I've used berkeley for hundreds of concurrent queries -- it is quite good in those situations, SQLlite is not -- its just not designed for those situations.
combining the two brings an easy interface that sqlite provide, and the concurrent performance that bdb has, is definitely providing value.
I do. I wrote a tool to help me understand what I could do on various storage tiers running as safely as possible. Here's one of my results from linode:
This is an awesome shootout! Be careful with BDB, its default tuning is geared more towards an embedded environment then a modern web-app. That's not to say it can't go fast!

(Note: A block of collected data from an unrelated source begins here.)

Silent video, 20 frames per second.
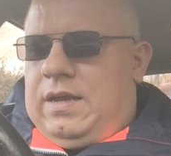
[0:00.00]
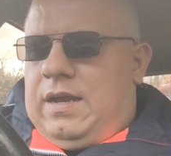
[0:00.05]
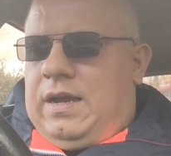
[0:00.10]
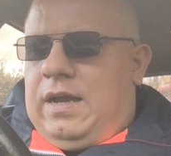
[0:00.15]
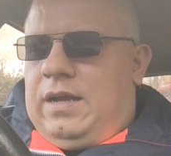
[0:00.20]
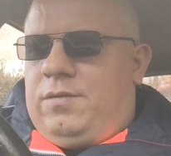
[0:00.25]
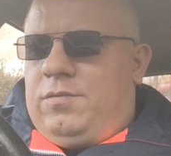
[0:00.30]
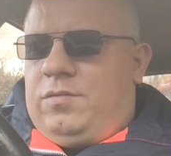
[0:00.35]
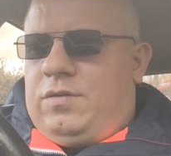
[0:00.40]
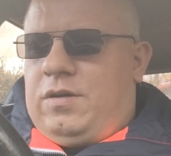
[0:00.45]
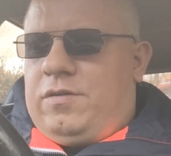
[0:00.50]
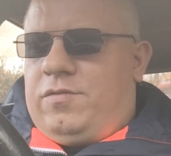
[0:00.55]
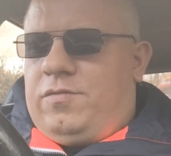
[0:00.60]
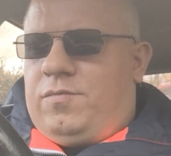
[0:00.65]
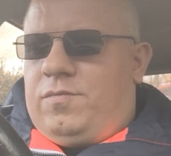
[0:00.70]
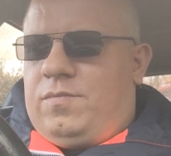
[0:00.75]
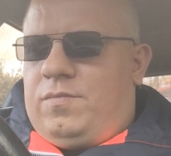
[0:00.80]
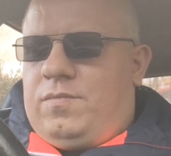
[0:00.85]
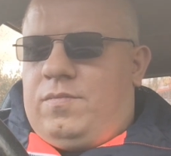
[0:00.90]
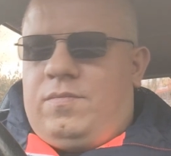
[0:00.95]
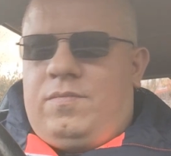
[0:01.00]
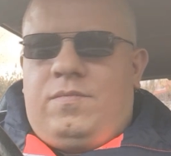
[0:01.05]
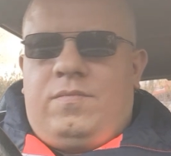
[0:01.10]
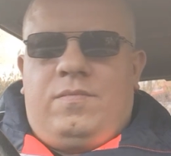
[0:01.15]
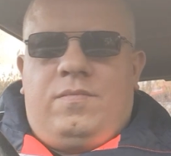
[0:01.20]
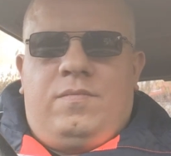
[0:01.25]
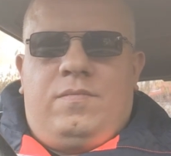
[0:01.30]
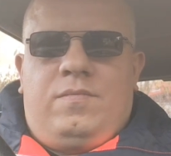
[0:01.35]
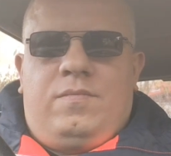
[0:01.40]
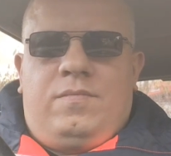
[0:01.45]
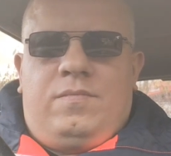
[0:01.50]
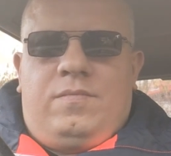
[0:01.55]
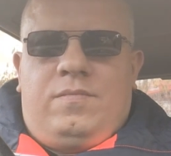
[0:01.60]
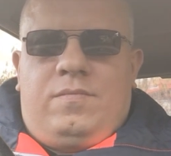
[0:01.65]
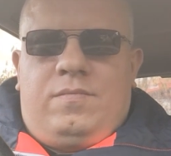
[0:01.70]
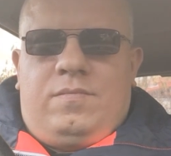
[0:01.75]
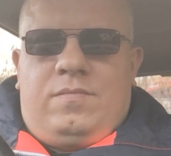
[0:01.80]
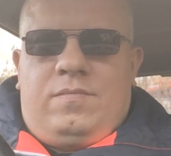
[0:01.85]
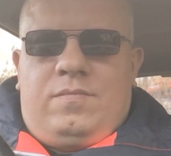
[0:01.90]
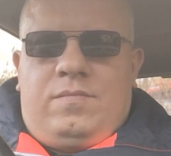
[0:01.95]
And we have
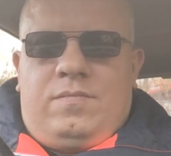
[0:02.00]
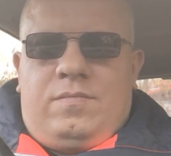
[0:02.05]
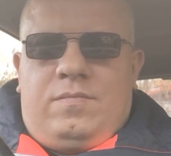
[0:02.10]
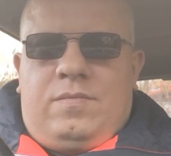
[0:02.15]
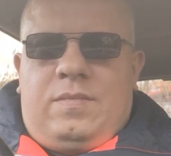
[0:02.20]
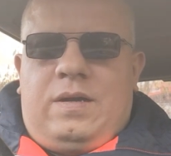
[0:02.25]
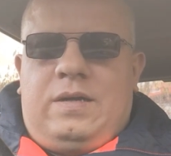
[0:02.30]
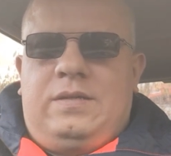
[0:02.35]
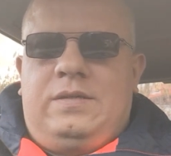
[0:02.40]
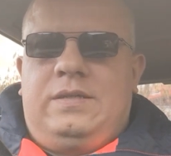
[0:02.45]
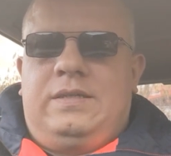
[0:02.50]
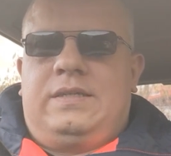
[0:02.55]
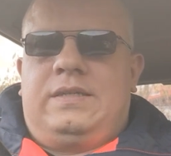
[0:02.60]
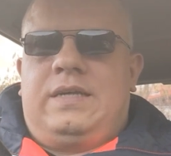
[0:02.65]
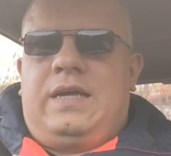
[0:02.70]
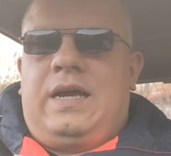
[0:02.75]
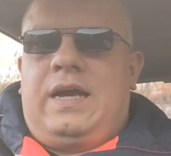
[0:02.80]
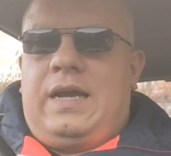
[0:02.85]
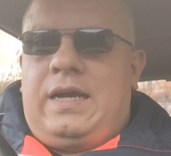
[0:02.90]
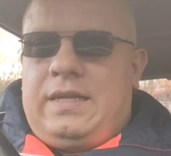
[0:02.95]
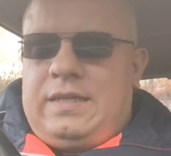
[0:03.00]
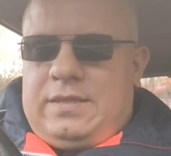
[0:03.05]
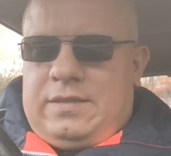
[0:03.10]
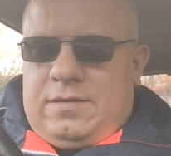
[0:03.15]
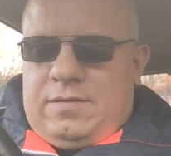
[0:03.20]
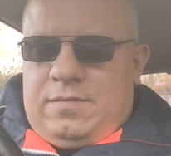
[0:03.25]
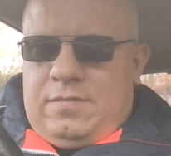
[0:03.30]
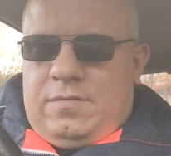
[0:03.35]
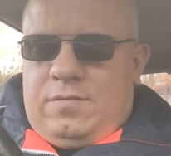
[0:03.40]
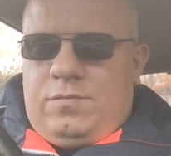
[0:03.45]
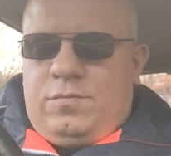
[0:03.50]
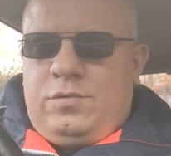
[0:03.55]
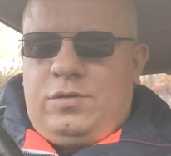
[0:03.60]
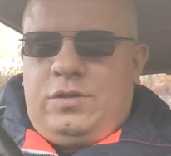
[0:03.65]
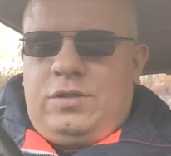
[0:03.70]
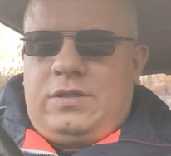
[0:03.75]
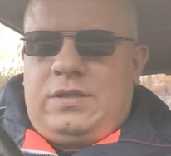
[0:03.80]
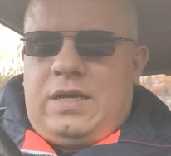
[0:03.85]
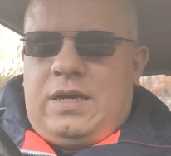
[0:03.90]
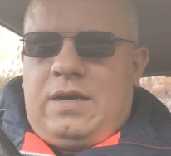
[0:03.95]
-8,
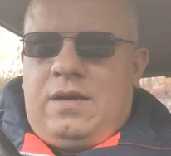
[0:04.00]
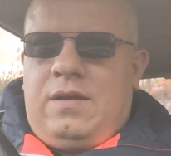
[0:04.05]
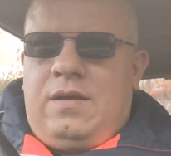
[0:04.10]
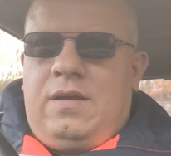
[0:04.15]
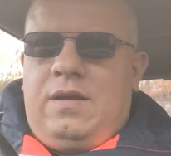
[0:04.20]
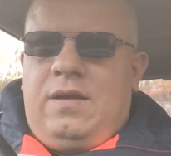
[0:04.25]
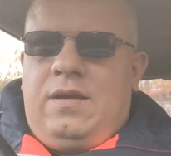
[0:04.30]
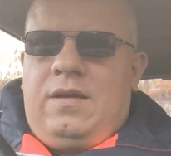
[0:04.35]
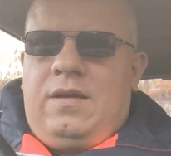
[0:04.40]
which is a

I took a look at your BDB demo and saw that you weren't creating the DBs in an environment, which meant every operation was straight to disk, and also meant that you weren't running with write-ahead logs (which will give you durability). I didn't look too closely to see if the other databases had caching enabled or not (or what their defaults were).
On my macbook air, configuring with caching (and no logging) yielded this from your benchmark:
Air:kvtest jamie$ ./bdb-test
Running test ``test test'' PASS
Running test ``write test'' Ran 284669 operations in 5s (56933 ops/s)
PASS
Of course, page caching makes all the difference :-)
combining the two brings an easy interface that sqlite provide, and the concurrent performance that bdb has, is definitely providing value.